CATrans: Context and Affinity Transformer for Few-Shot Segmentation

CATrans: Context and Affinity Transformer for Few-Shot Segmentation

Shan Zhang, Tianyi Wu, Sitong Wu, Guodong Guo

Proceedings of the Thirty-First International Joint Conference on Artificial Intelligence
Main Track. Pages 1658-1664. https://doi.org/10.24963/ijcai.2022/231

Few-shot segmentation (FSS) aims to segment novel categories given scarce annotated support images. The crux of FSS is how to aggregate dense correlations between support and query images for query segmentation while being robust to the large variations in appearance and context. To this end, previous Transformer-based methods explore global consensus either on context similarity or affinity map between support-query pairs.
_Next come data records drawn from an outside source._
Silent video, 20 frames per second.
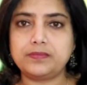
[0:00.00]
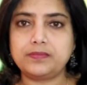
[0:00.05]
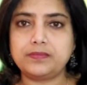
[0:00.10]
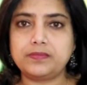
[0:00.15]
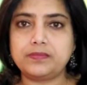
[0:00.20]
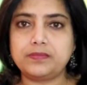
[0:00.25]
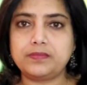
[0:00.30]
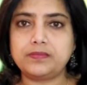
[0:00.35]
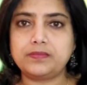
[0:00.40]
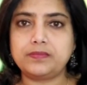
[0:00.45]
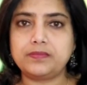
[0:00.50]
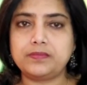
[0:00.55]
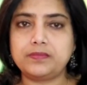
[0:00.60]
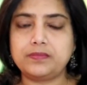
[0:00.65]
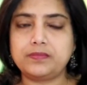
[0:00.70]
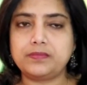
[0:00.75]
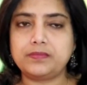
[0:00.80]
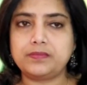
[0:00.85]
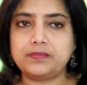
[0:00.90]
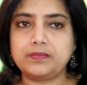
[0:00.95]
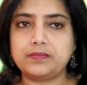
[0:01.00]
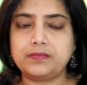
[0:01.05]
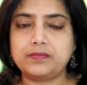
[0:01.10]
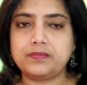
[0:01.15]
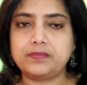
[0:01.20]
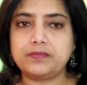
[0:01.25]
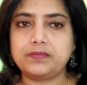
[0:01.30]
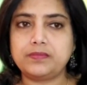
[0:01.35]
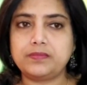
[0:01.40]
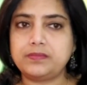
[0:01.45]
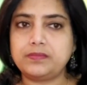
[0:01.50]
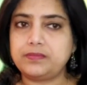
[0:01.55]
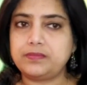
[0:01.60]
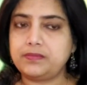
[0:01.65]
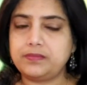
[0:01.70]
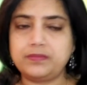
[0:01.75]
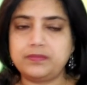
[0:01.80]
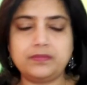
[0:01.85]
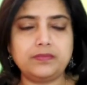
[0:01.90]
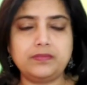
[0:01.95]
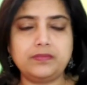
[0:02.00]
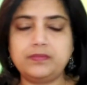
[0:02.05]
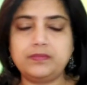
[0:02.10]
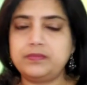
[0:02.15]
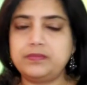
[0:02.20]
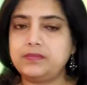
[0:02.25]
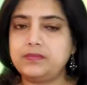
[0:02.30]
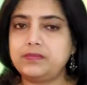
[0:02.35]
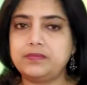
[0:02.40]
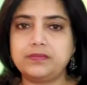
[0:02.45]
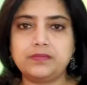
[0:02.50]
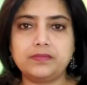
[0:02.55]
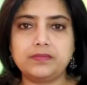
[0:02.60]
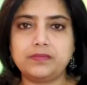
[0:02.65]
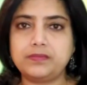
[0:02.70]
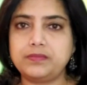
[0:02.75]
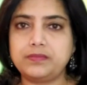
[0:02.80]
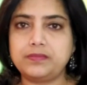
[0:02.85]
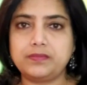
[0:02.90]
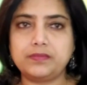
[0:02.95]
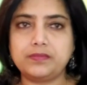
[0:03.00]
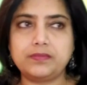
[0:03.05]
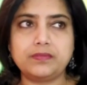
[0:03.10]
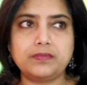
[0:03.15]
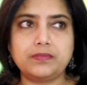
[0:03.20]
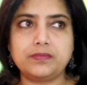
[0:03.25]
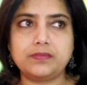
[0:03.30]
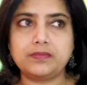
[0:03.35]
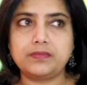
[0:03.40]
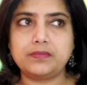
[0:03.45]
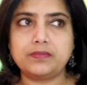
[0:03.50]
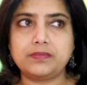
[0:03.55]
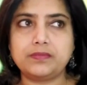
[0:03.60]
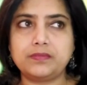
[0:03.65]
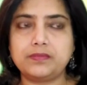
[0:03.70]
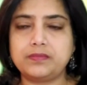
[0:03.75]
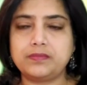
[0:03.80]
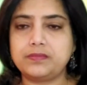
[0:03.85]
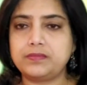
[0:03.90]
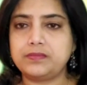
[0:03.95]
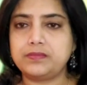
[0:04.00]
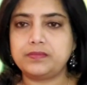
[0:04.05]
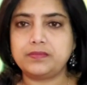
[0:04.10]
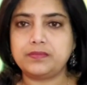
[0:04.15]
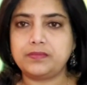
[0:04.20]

The person shown says nothing.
In this work, we effectively integrate the context and affinity information via the proposed novel Context and Affinity Transformer (CATrans) in a hierarchical architecture. Specifically, the Relation-guided Context Transformer (RCT) propagates context information from support to query images conditioned on more informative support features. Based on the observation that a huge feature distinction between support and query pairs brings barriers for context knowledge transfer, the Relation-guided Affinity Transformer (RAT) measures attention-aware affinity as auxiliary information for FSS, in which the self-affinity is responsible for more reliable cross-affinity. We conduct experiments to demonstrate the effectiveness of the proposed model, outperforming the state-of-the-art methods.
Keywords:
Computer Vision: Transfer, low-shot, semi- and un- supervised learning   
Computer Vision: Machine Learning for Vision